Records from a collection
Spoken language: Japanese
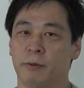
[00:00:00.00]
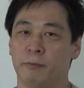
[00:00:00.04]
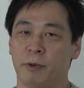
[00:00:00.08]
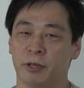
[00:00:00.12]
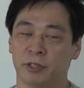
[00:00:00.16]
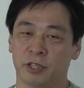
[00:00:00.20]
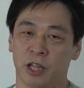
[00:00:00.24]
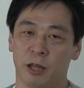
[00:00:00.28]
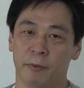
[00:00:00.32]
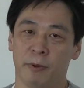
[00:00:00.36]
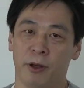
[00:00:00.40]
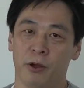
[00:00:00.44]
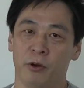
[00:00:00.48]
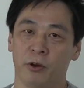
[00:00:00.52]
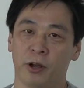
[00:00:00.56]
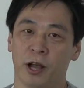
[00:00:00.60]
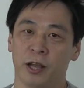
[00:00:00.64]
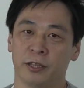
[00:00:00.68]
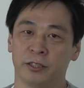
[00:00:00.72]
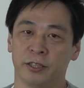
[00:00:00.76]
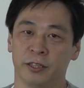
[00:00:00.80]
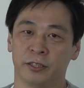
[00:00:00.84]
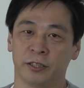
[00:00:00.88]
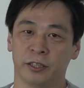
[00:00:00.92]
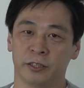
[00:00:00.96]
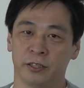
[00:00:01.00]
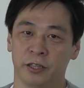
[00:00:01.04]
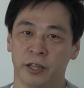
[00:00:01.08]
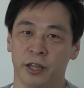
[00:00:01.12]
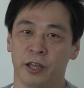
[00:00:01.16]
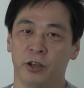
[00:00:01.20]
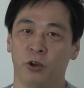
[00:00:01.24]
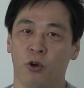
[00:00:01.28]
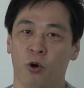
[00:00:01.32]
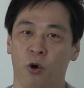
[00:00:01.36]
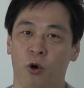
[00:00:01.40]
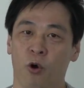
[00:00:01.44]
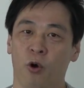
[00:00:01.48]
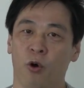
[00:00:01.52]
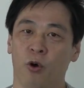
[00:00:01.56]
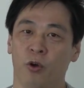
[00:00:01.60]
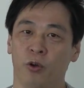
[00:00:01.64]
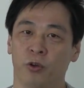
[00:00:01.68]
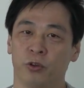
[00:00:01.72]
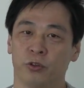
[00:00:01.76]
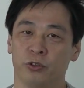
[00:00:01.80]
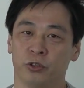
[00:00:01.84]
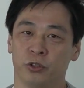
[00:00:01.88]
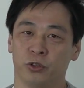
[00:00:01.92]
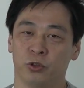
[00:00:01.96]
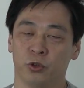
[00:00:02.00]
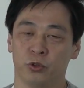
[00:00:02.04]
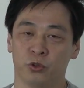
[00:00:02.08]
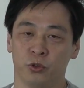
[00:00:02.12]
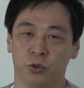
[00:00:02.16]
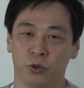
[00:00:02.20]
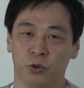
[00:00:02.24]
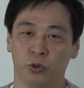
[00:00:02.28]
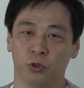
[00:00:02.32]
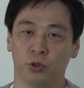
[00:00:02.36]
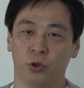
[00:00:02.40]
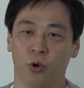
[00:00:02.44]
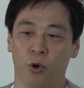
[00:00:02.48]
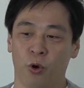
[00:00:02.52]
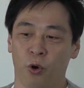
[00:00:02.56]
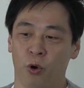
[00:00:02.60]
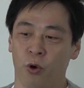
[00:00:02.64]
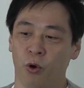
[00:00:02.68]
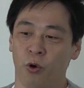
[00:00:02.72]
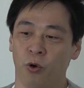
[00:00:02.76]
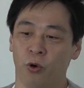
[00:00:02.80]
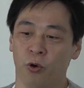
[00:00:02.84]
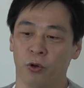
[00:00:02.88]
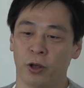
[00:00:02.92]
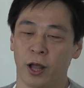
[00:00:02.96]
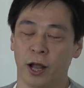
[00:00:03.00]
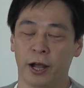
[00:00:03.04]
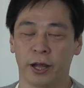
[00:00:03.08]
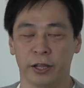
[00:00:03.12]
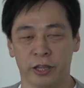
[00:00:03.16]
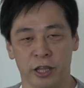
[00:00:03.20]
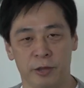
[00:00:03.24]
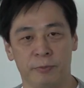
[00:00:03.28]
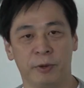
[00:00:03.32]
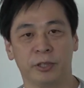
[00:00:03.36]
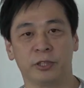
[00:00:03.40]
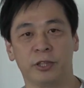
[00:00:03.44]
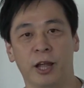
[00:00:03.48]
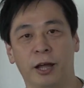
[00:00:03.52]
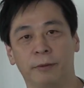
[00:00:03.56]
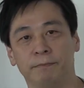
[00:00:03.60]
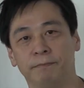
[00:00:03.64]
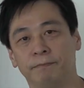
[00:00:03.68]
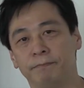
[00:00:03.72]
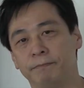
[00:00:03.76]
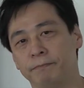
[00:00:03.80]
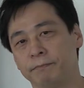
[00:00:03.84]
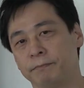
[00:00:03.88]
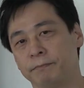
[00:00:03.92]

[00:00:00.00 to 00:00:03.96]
マスター版を完成させて以降ずっとそういうことを考えていました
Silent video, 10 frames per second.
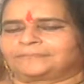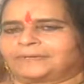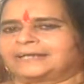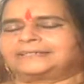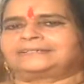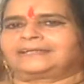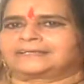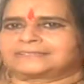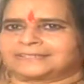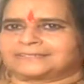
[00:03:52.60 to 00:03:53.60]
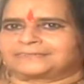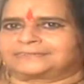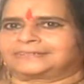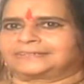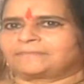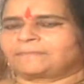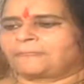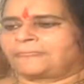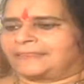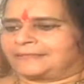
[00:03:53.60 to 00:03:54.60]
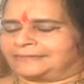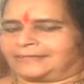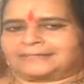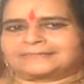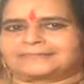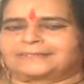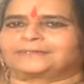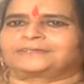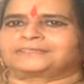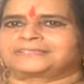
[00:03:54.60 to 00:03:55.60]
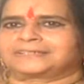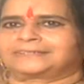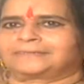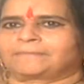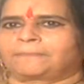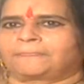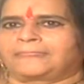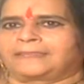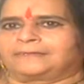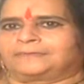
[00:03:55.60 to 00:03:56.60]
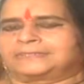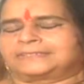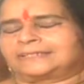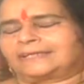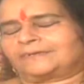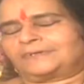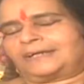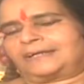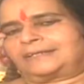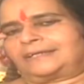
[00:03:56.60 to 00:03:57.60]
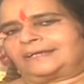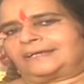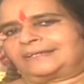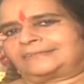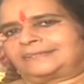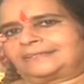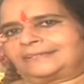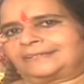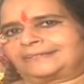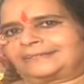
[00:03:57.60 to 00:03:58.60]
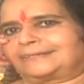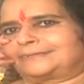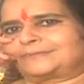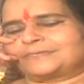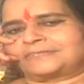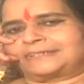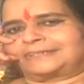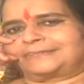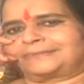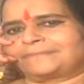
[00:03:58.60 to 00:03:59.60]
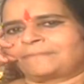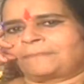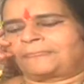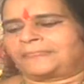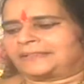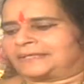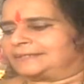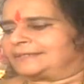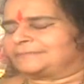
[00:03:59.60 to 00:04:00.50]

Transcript: పాడి డాన్స్ వేస్తుంటే నాగేశ్వరరావు గారు వచ్చారు వచ్చి నా వంక అట్లాగే తదేకంగా చూస్తున్నారు ఎందుకంటే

DESCRIPTION OF THE TASK
Leave every picture out, and repeat exactly the lines from the one containing "[00:03:58.60 to 00:03:59.60]" through the last line of the entries, both ends included.

EXERCISE OUTPUT
[00:03:58.60 to 00:03:59.60]
[00:03:59.60 to 00:04:00.50]

Transcript: పాడి డాన్స్ వేస్తుంటే నాగేశ్వరరావు గారు వచ్చారు వచ్చి నా వంక అట్లాగే తదేకంగా చూస్తున్నారు ఎందుకంటే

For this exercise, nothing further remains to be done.